■ Your objective ■
Print nothing except the lines of the listing below from the line with "[Portuguese]" to the line with "Transcript, with fillers: A", each exactly as written, both ends included.

■ Records to use ■
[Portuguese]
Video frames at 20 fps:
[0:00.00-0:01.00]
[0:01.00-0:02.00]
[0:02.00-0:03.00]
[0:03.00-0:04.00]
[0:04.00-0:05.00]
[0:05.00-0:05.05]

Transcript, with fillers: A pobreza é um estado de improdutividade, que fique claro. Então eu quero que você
==
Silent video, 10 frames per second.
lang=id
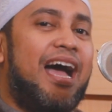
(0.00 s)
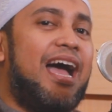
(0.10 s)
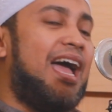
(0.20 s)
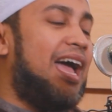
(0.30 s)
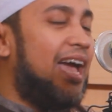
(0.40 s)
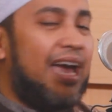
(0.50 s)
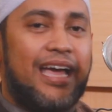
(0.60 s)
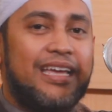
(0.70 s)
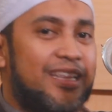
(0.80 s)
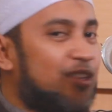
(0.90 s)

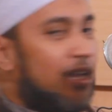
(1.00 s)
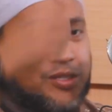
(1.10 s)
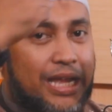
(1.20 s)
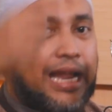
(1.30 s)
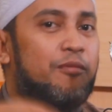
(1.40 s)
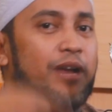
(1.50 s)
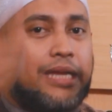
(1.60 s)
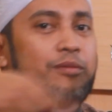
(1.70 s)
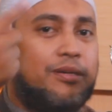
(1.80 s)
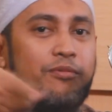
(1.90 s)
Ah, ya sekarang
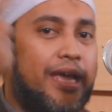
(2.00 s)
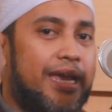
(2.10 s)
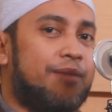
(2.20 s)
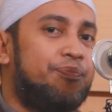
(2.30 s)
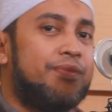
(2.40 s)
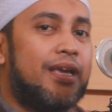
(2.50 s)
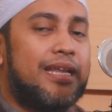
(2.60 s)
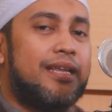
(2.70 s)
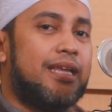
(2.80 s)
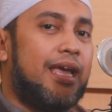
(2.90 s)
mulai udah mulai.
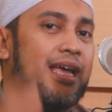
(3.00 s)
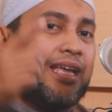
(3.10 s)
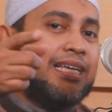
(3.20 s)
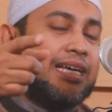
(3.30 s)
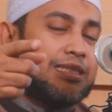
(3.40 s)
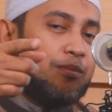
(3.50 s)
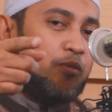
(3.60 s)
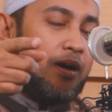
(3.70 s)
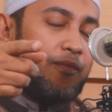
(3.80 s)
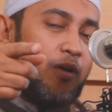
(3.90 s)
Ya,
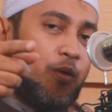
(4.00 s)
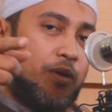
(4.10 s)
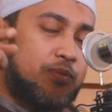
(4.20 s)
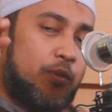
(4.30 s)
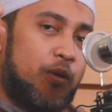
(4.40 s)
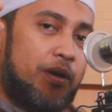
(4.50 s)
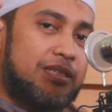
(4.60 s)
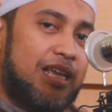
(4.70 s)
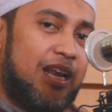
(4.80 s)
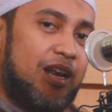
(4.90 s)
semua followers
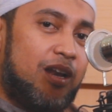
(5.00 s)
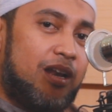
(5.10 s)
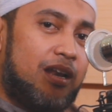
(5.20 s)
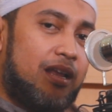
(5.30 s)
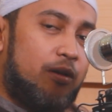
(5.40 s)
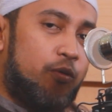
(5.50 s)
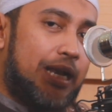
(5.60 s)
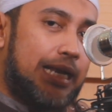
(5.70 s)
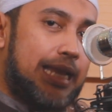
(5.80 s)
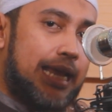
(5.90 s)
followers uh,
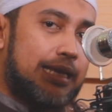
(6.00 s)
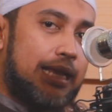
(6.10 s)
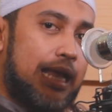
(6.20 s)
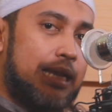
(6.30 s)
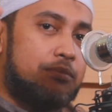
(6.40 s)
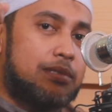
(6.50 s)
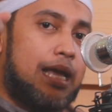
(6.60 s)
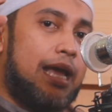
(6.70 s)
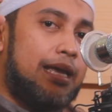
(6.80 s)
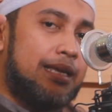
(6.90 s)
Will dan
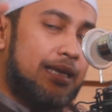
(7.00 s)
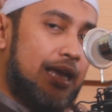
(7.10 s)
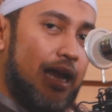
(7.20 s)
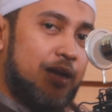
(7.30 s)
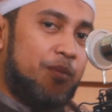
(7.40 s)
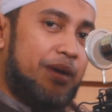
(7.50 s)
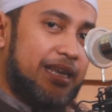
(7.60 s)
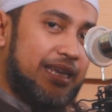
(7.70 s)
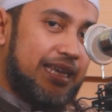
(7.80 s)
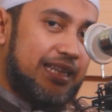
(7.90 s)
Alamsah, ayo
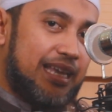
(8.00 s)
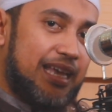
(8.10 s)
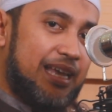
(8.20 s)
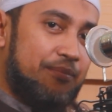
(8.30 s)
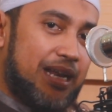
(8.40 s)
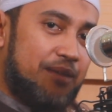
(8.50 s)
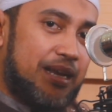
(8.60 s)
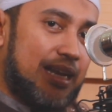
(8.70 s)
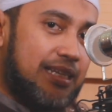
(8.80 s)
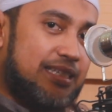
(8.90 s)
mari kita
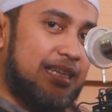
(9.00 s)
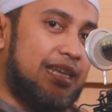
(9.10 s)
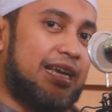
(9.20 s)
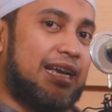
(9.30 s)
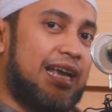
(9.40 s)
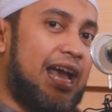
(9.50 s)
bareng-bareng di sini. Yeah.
--
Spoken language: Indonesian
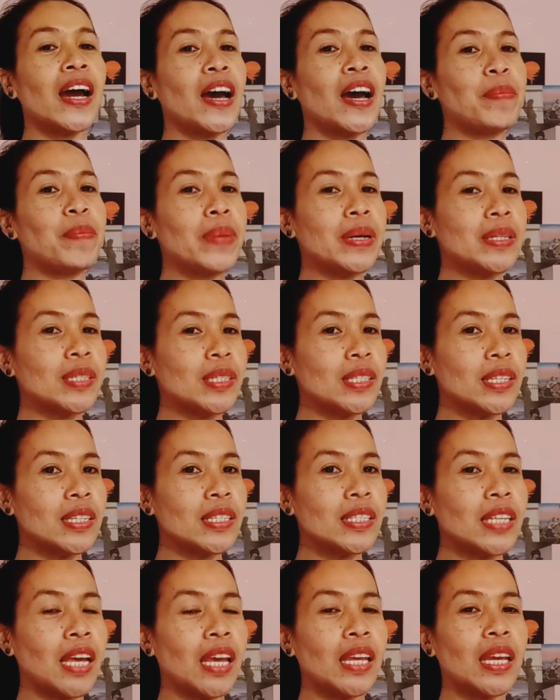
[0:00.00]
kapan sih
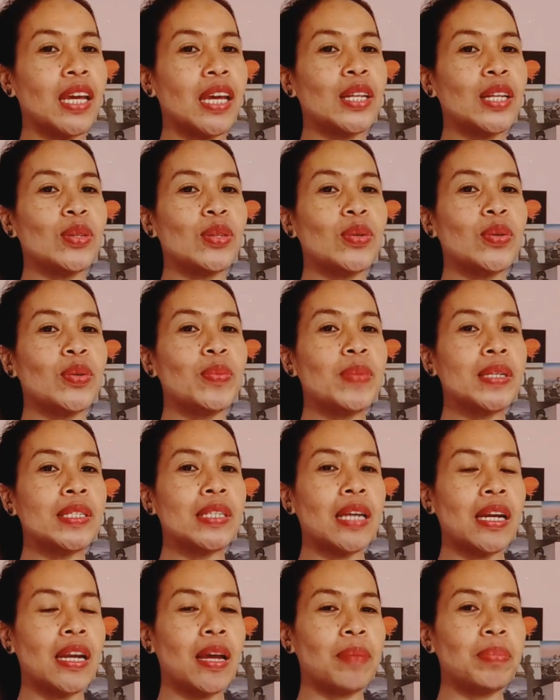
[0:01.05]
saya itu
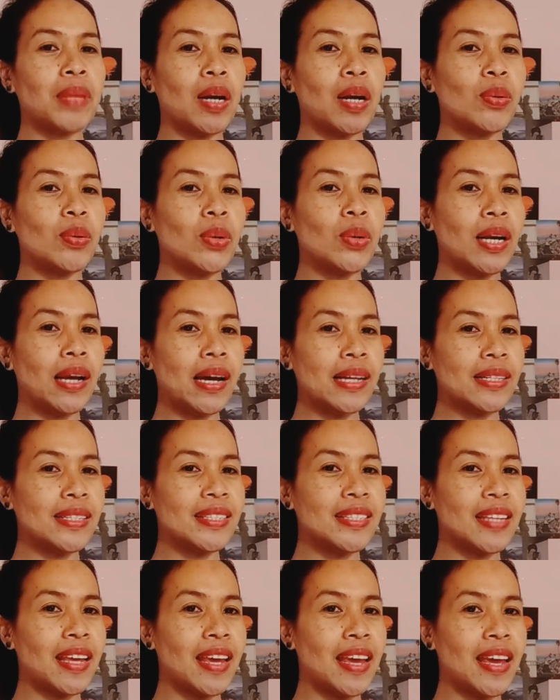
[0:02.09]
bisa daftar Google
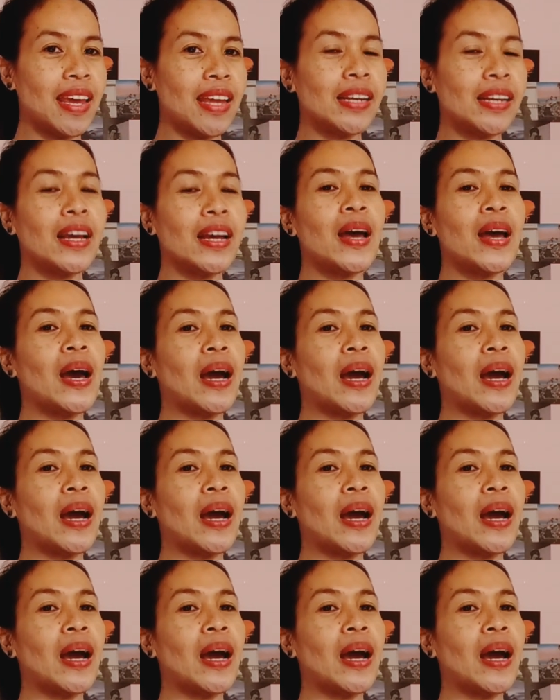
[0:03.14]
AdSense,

■ Task output ■
[Portuguese]
Video frames at 20 fps:
[0:00.00-0:01.00]
[0:01.00-0:02.00]
[0:02.00-0:03.00]
[0:03.00-0:04.00]
[0:04.00-0:05.00]
[0:05.00-0:05.05]

Transcript, with fillers: A pobreza é um estado de improdutividade, que fique claro. Então eu quero que você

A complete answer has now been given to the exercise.